__WORK TASK__
Restate the data word for word and leave the images out.

[Collected data entries]
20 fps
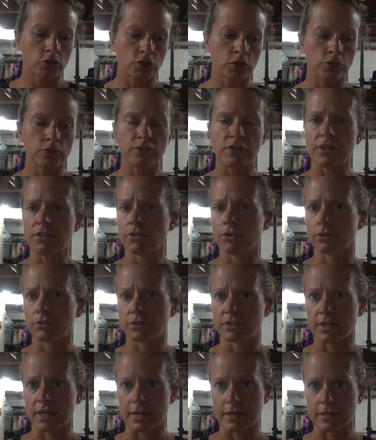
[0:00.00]
Tuesday,
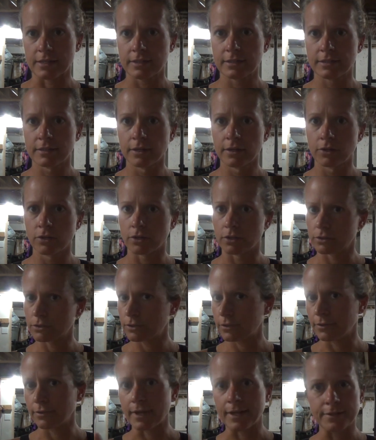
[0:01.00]
Thursdays, or
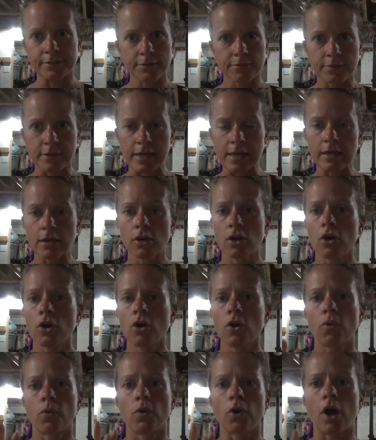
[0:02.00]
2 days a week,
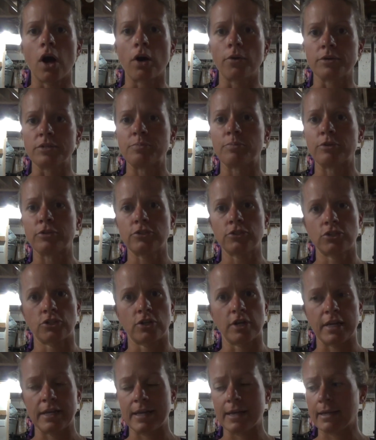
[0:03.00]
we're always burst
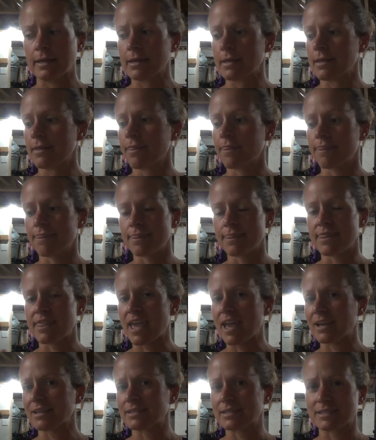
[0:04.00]
training.
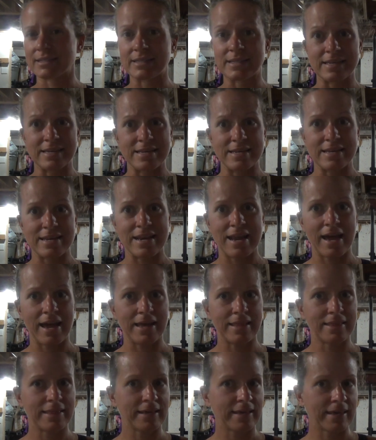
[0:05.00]
That's
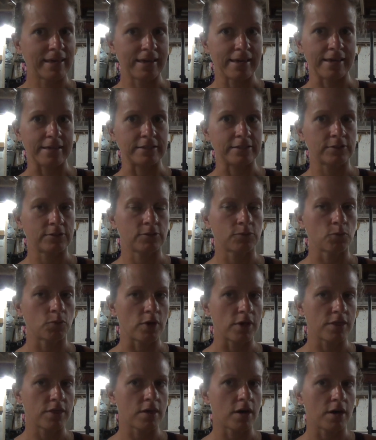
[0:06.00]
not the case
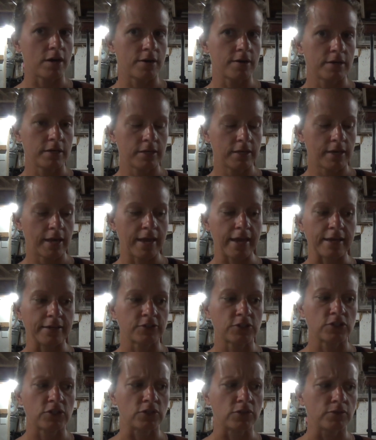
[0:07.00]
with
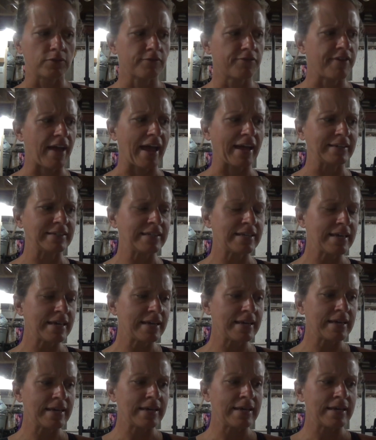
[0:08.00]
AX2. In fact,
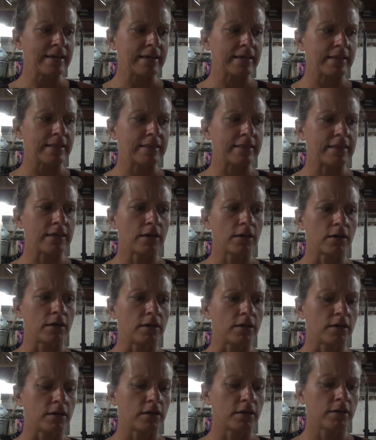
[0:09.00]

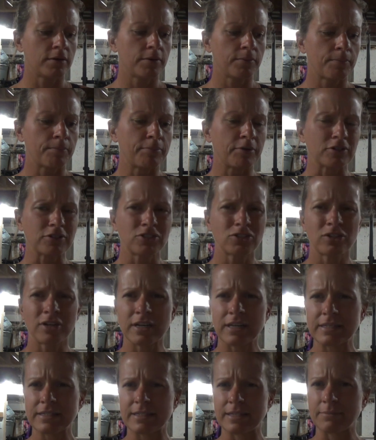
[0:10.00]
the burst
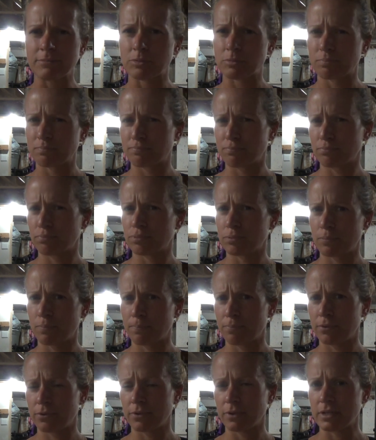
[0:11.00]
training seems
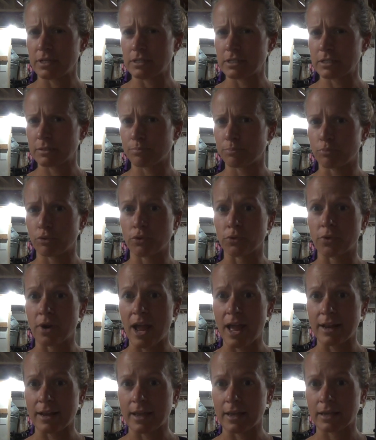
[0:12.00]
pretty
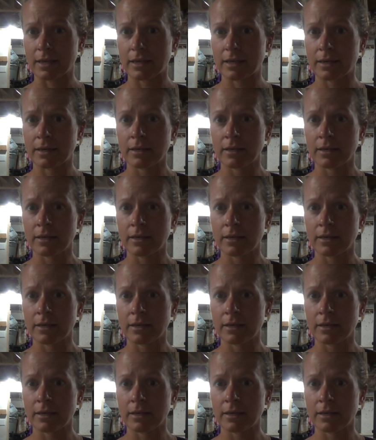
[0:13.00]
sporadic,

__RESULT OF THIS EXERCISE__
20 fps
[0:00.00]
Tuesday,
[0:01.00]
Thursdays, or
[0:02.00]
2 days a week,
[0:03.00]
we're always burst
[0:04.00]
training.
[0:05.00]
That's
[0:06.00]
not the case
[0:07.00]
with
[0:08.00]
AX2. In fact,
[0:09.00]

[0:10.00]
the burst
[0:11.00]
training seems
[0:12.00]
pretty
[0:13.00]
sporadic,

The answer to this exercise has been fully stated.